The full listing, word for word and free of images, is the expected result.

┄┄┄┄┄┄┄┄┄┄

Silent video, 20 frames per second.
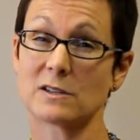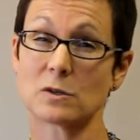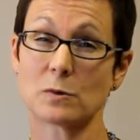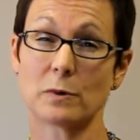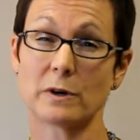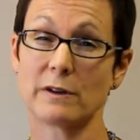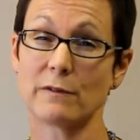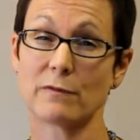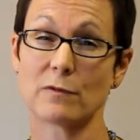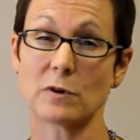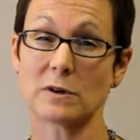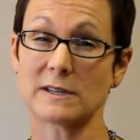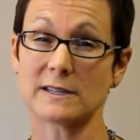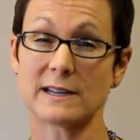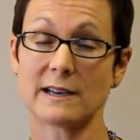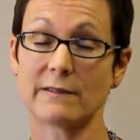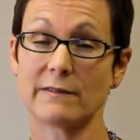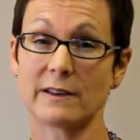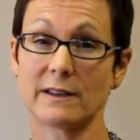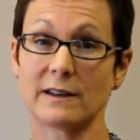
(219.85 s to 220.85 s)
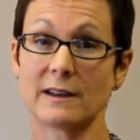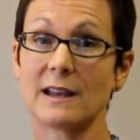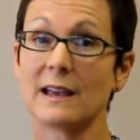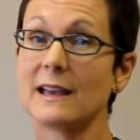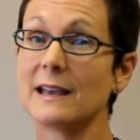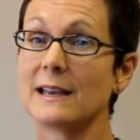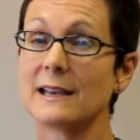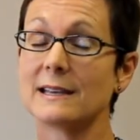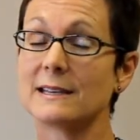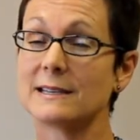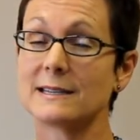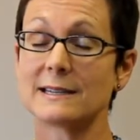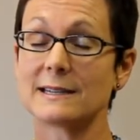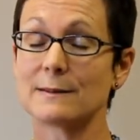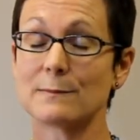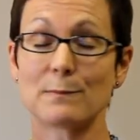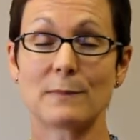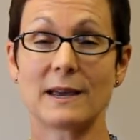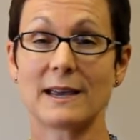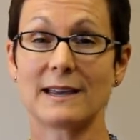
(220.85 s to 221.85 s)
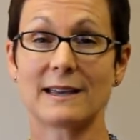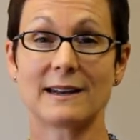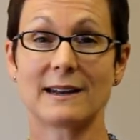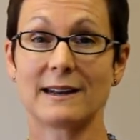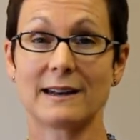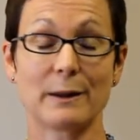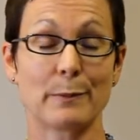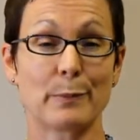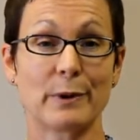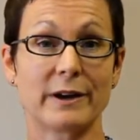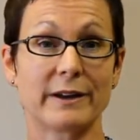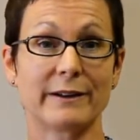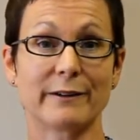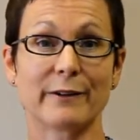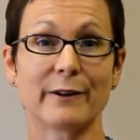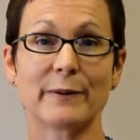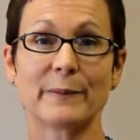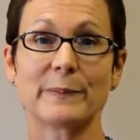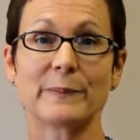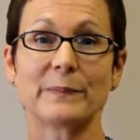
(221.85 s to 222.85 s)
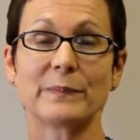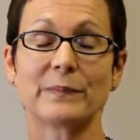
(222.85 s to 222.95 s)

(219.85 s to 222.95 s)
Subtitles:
24/7 didn't make it any better.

┄┄┄┄┄┄┄┄┄┄

__FINISHED TASK__:
Silent video, 20 frames per second.
(219.85 s to 220.85 s)
(220.85 s to 221.85 s)
(221.85 s to 222.85 s)
(222.85 s to 222.95 s)

(219.85 s to 222.95 s)
Subtitles:
24/7 didn't make it any better.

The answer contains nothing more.